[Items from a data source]
++++++
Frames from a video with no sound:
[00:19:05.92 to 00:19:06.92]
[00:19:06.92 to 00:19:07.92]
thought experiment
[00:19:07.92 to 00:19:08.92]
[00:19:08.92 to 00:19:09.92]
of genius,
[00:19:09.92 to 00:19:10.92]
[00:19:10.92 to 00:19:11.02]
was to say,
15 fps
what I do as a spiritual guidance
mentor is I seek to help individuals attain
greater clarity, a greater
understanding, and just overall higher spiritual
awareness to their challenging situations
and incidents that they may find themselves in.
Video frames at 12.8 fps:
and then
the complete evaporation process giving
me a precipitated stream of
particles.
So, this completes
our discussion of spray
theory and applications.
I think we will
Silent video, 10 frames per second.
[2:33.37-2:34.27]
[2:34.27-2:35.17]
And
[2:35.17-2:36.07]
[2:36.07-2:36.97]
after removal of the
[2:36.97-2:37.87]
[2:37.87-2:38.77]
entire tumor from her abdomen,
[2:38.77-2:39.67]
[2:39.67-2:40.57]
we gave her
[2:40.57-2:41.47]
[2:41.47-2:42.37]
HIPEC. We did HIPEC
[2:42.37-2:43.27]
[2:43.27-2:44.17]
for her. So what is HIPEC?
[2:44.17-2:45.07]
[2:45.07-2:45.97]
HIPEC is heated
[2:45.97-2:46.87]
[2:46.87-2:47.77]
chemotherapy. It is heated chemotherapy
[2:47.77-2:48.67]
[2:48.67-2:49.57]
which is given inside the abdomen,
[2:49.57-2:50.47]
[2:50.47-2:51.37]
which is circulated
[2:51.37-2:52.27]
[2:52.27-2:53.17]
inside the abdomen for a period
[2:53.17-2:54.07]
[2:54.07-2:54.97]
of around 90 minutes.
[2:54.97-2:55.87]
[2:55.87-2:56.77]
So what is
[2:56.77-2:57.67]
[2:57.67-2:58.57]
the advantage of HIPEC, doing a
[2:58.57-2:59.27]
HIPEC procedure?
++++++
PROBLEM REQUIREMENTS: Your answer should be the full set of records above, restated exactly.

RESULT OF THIS TASK:
Frames from a video with no sound:
[00:19:05.92 to 00:19:06.92]
[00:19:06.92 to 00:19:07.92]
thought experiment
[00:19:07.92 to 00:19:08.92]
[00:19:08.92 to 00:19:09.92]
of genius,
[00:19:09.92 to 00:19:10.92]
[00:19:10.92 to 00:19:11.02]
was to say,
15 fps
what I do as a spiritual guidance
mentor is I seek to help individuals attain
greater clarity, a greater
understanding, and just overall higher spiritual
awareness to their challenging situations
and incidents that they may find themselves in.
Video frames at 12.8 fps:
and then
the complete evaporation process giving
me a precipitated stream of
particles.
So, this completes
our discussion of spray
theory and applications.
I think we will
Silent video, 10 frames per second.
[2:33.37-2:34.27]
[2:34.27-2:35.17]
And
[2:35.17-2:36.07]
[2:36.07-2:36.97]
after removal of the
[2:36.97-2:37.87]
[2:37.87-2:38.77]
entire tumor from her abdomen,
[2:38.77-2:39.67]
[2:39.67-2:40.57]
we gave her
[2:40.57-2:41.47]
[2:41.47-2:42.37]
HIPEC. We did HIPEC
[2:42.37-2:43.27]
[2:43.27-2:44.17]
for her. So what is HIPEC?
[2:44.17-2:45.07]
[2:45.07-2:45.97]
HIPEC is heated
[2:45.97-2:46.87]
[2:46.87-2:47.77]
chemotherapy. It is heated chemotherapy
[2:47.77-2:48.67]
[2:48.67-2:49.57]
which is given inside the abdomen,
[2:49.57-2:50.47]
[2:50.47-2:51.37]
which is circulated
[2:51.37-2:52.27]
[2:52.27-2:53.17]
inside the abdomen for a period
[2:53.17-2:54.07]
[2:54.07-2:54.97]
of around 90 minutes.
[2:54.97-2:55.87]
[2:55.87-2:56.77]
So what is
[2:56.77-2:57.67]
[2:57.67-2:58.57]
the advantage of HIPEC, doing a
[2:58.57-2:59.27]
HIPEC procedure?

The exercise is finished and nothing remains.